**To do**
Output the entries below unchanged, except for the pictures.

**Data shown**
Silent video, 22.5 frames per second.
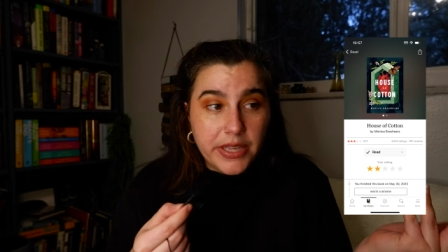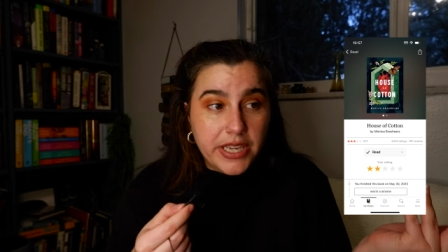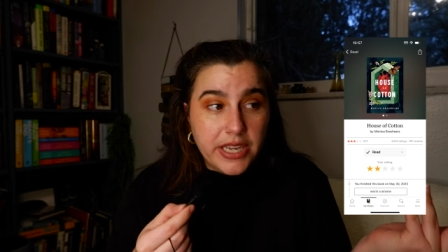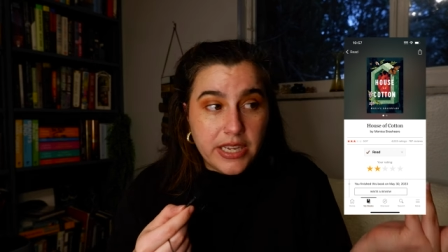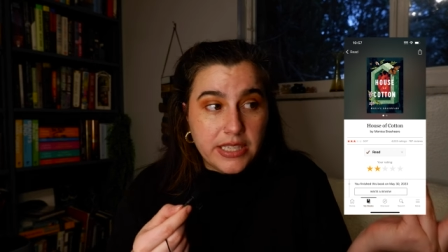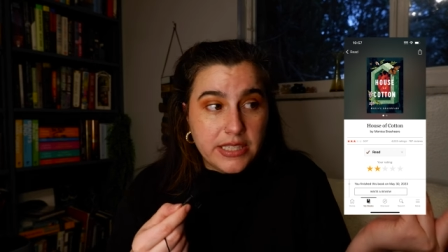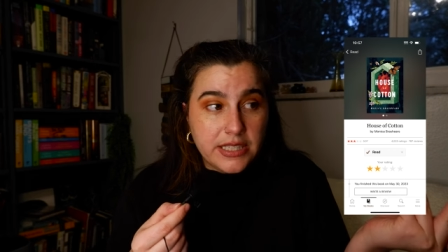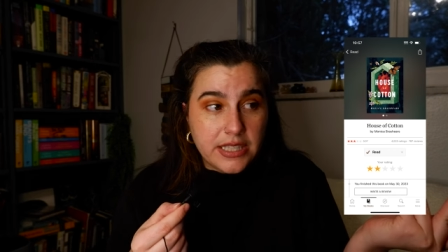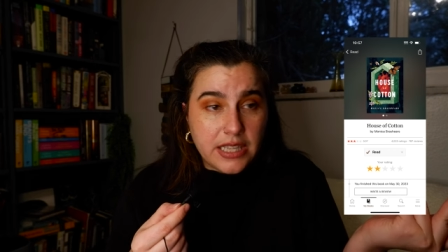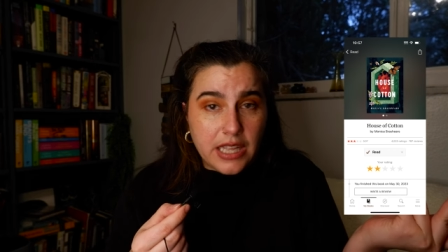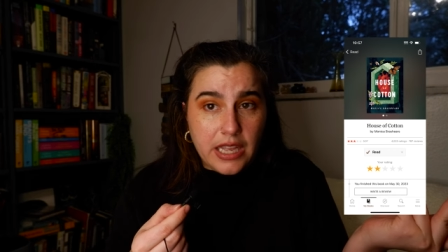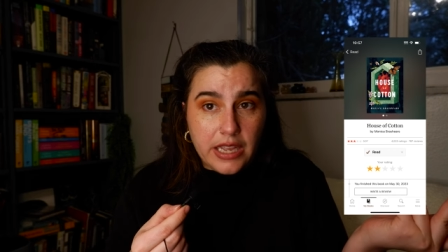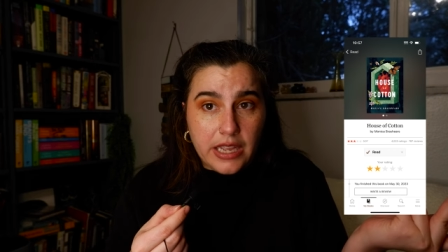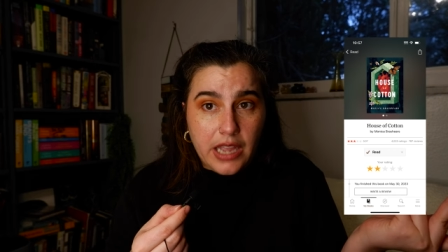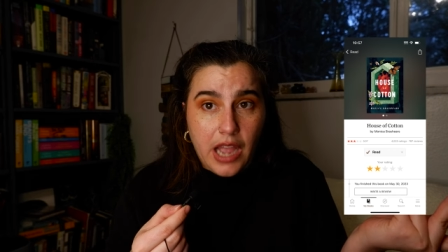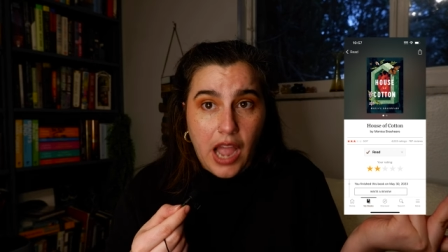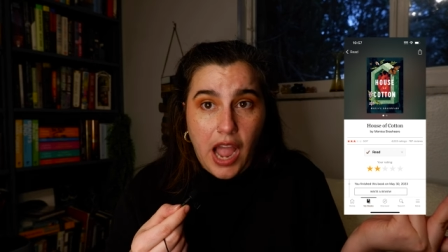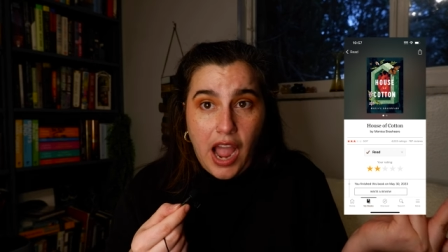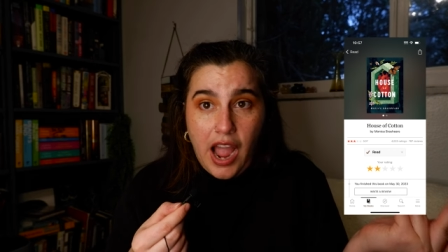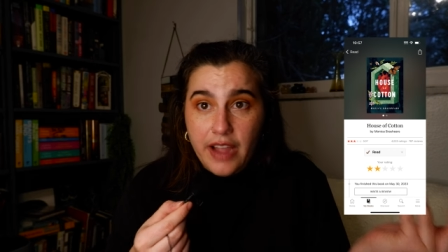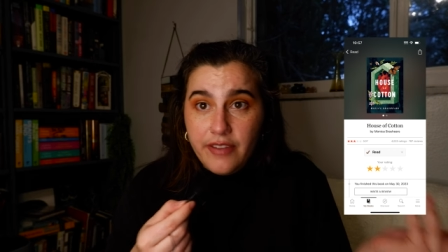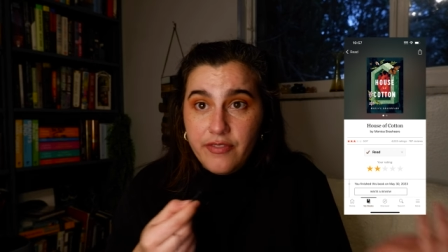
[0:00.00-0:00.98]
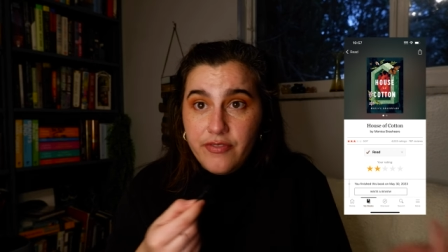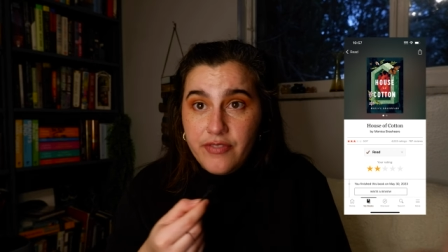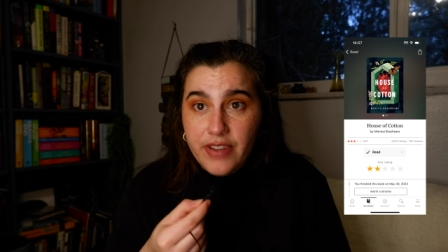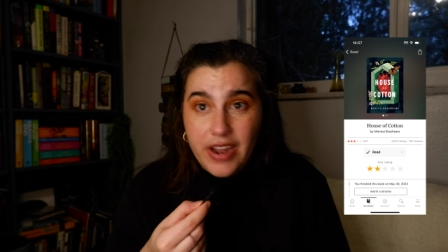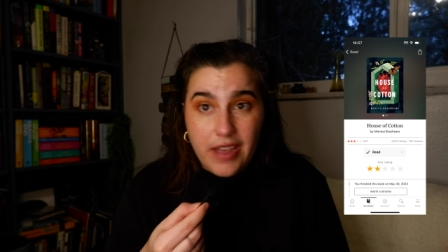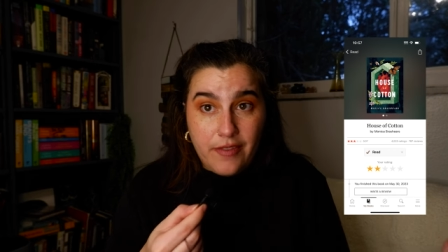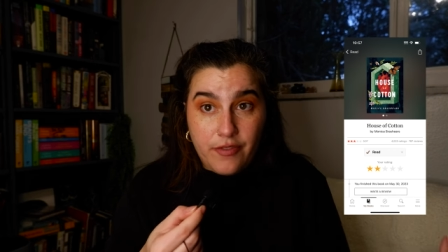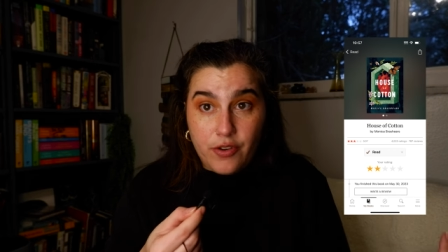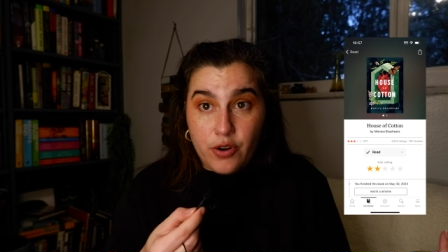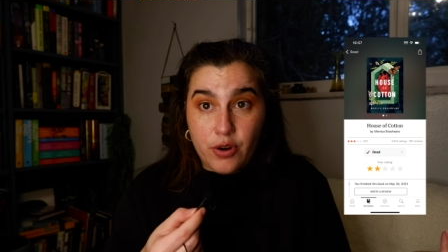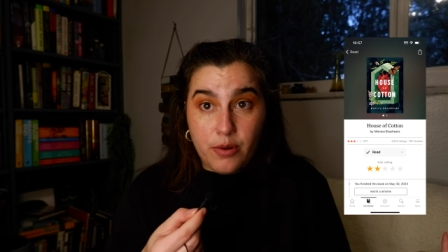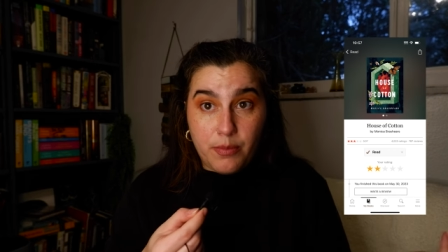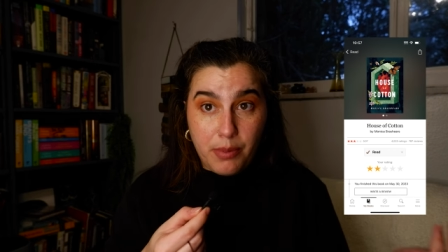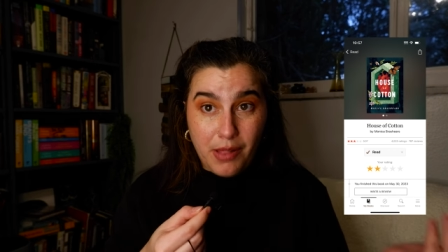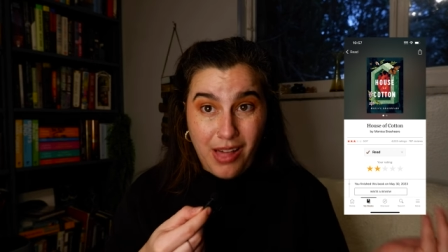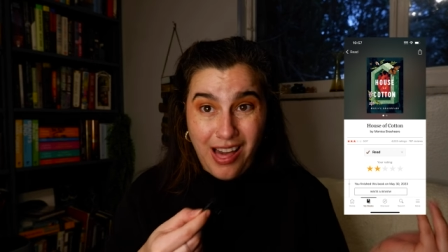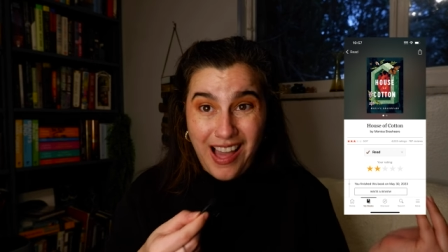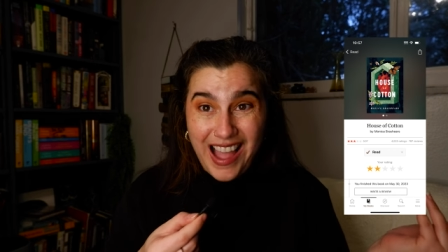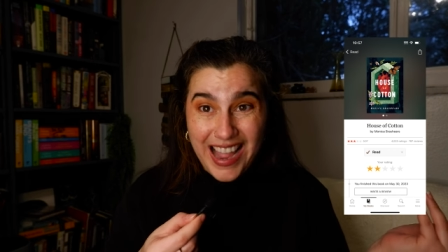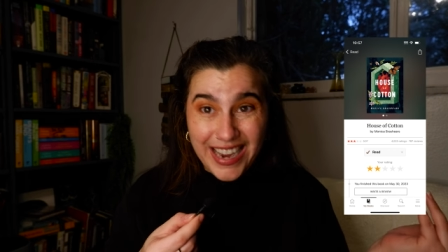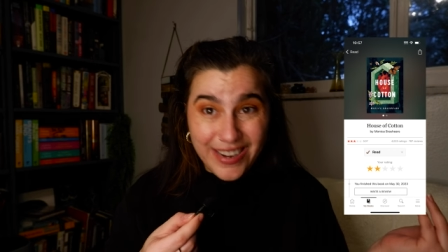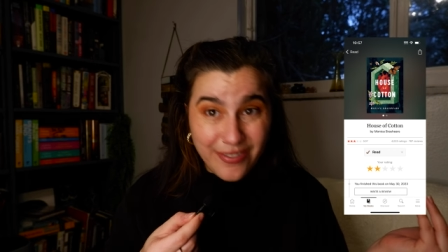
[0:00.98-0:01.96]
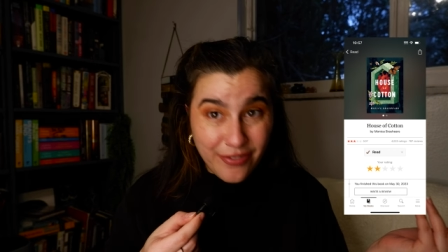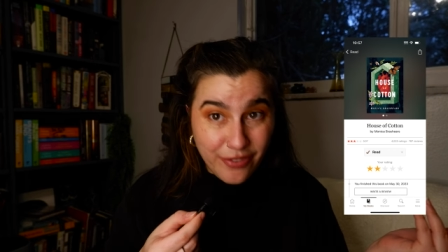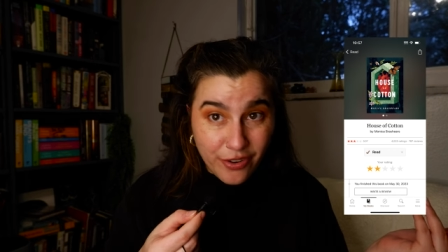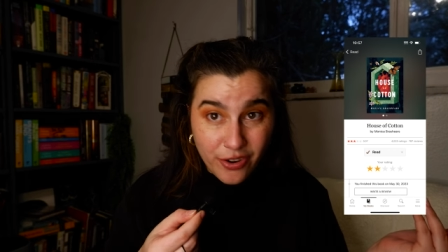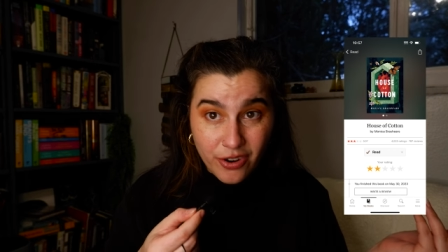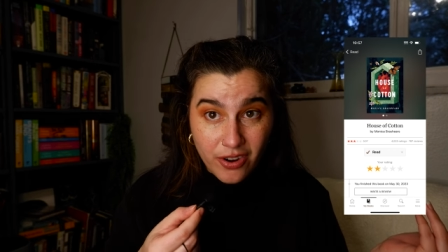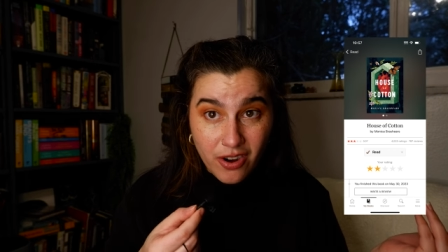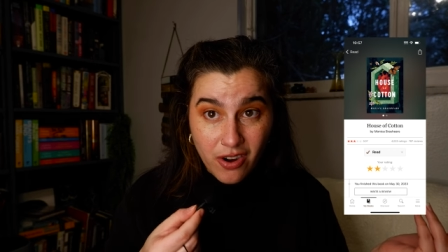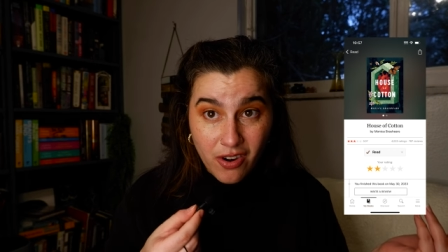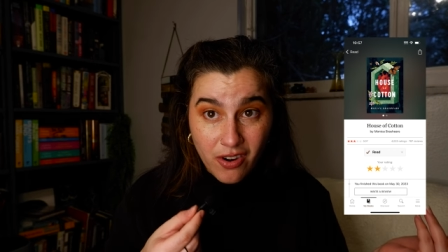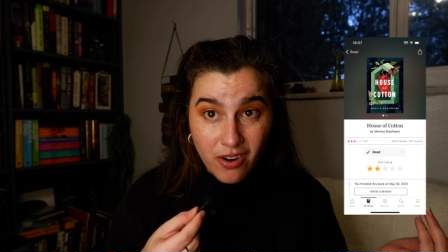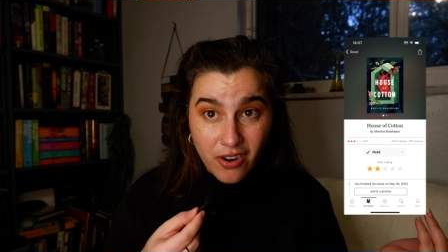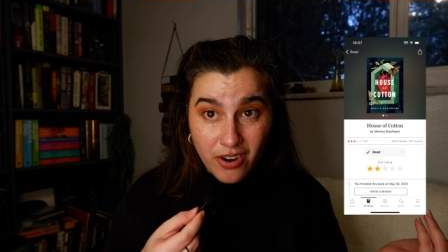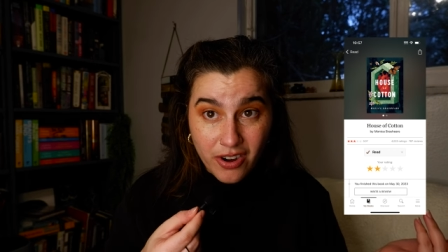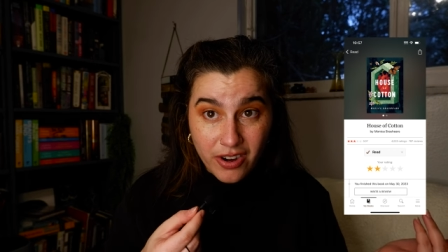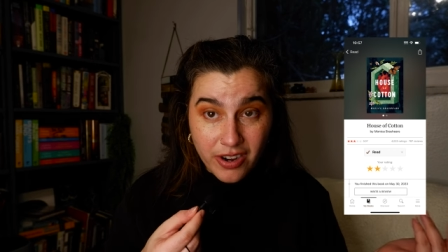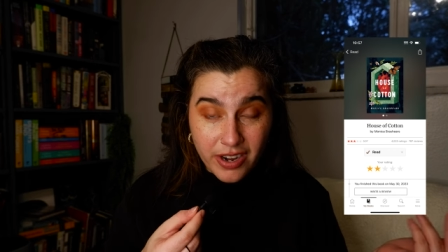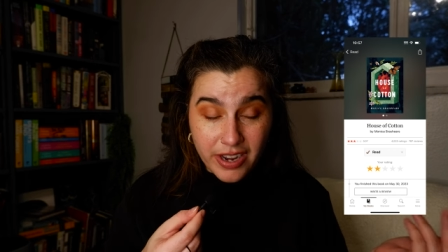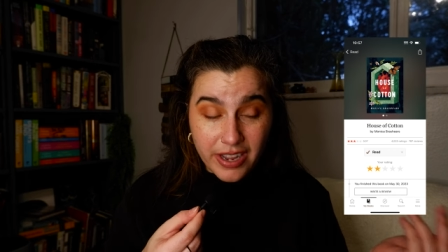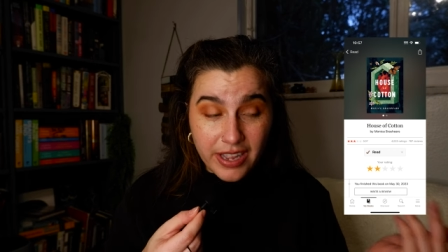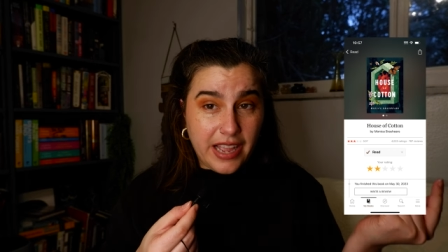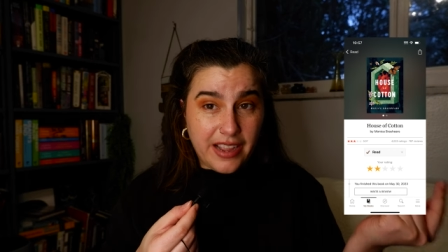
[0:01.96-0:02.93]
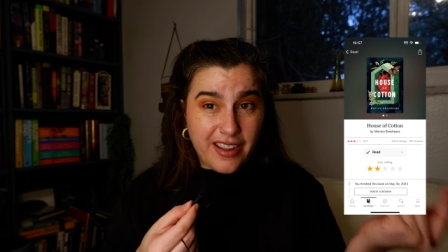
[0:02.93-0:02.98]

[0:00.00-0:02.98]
because like I've never applied for an ARC.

**Written reply**
Silent video, 22.5 frames per second.
[0:00.00-0:00.98]
[0:00.98-0:01.96]
[0:01.96-0:02.93]
[0:02.93-0:02.98]

[0:00.00-0:02.98]
because like I've never applied for an ARC.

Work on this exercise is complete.